_WHAT THIS TASK INVOLVES_:
The entries below are to be restated exactly, and their images are to be omitted.

Collected data:
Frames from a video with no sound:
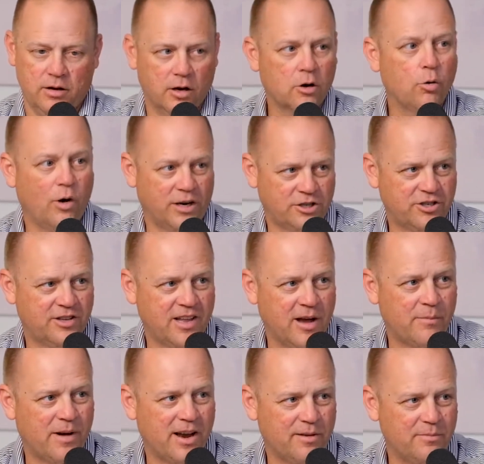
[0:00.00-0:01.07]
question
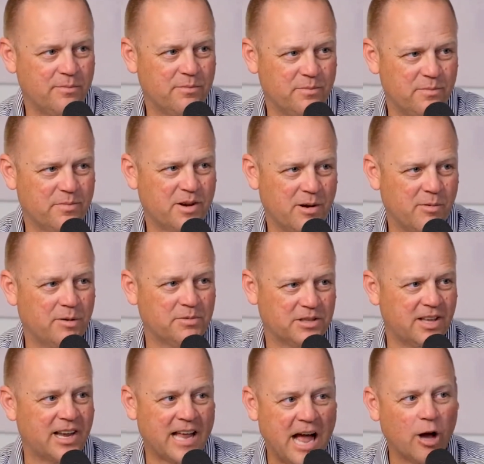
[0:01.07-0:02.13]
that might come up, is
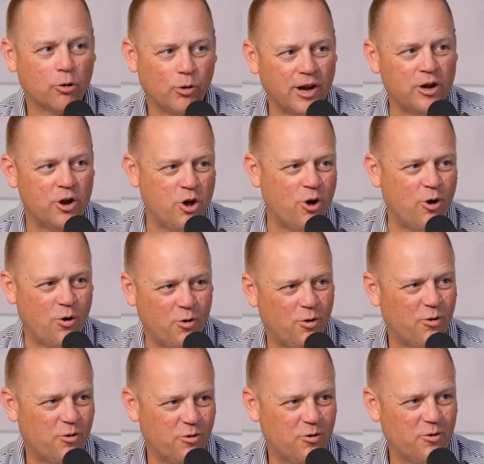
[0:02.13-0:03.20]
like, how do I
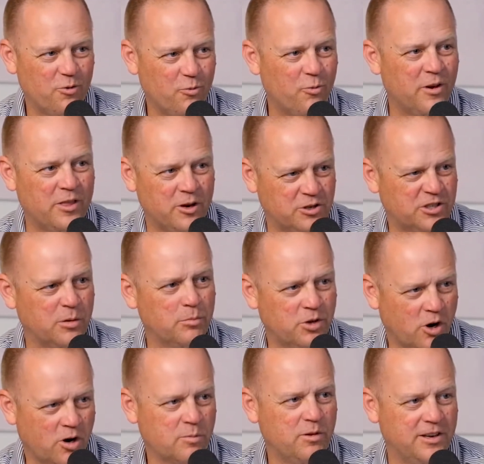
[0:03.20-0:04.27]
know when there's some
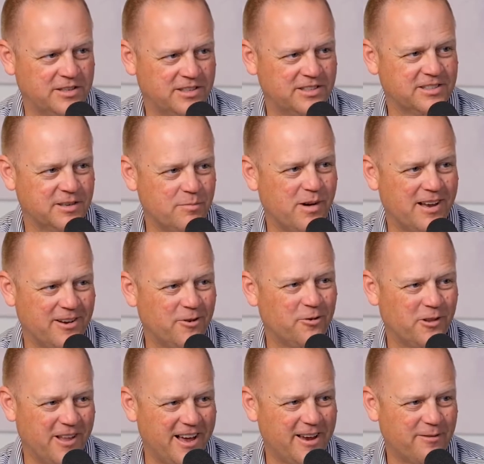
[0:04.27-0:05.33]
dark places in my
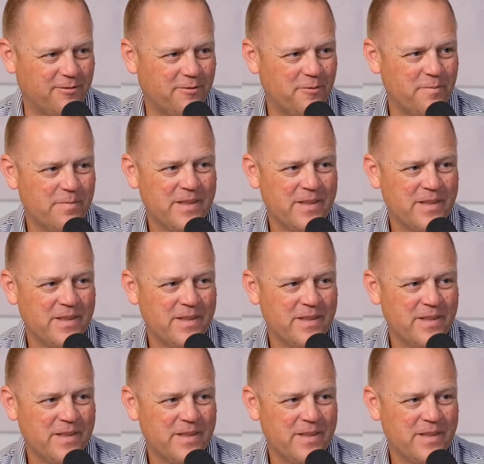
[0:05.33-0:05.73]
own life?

_WORKED SOLUTION_:
Frames from a video with no sound:
[0:00.00-0:01.07]
question
[0:01.07-0:02.13]
that might come up, is
[0:02.13-0:03.20]
like, how do I
[0:03.20-0:04.27]
know when there's some
[0:04.27-0:05.33]
dark places in my
[0:05.33-0:05.73]
own life?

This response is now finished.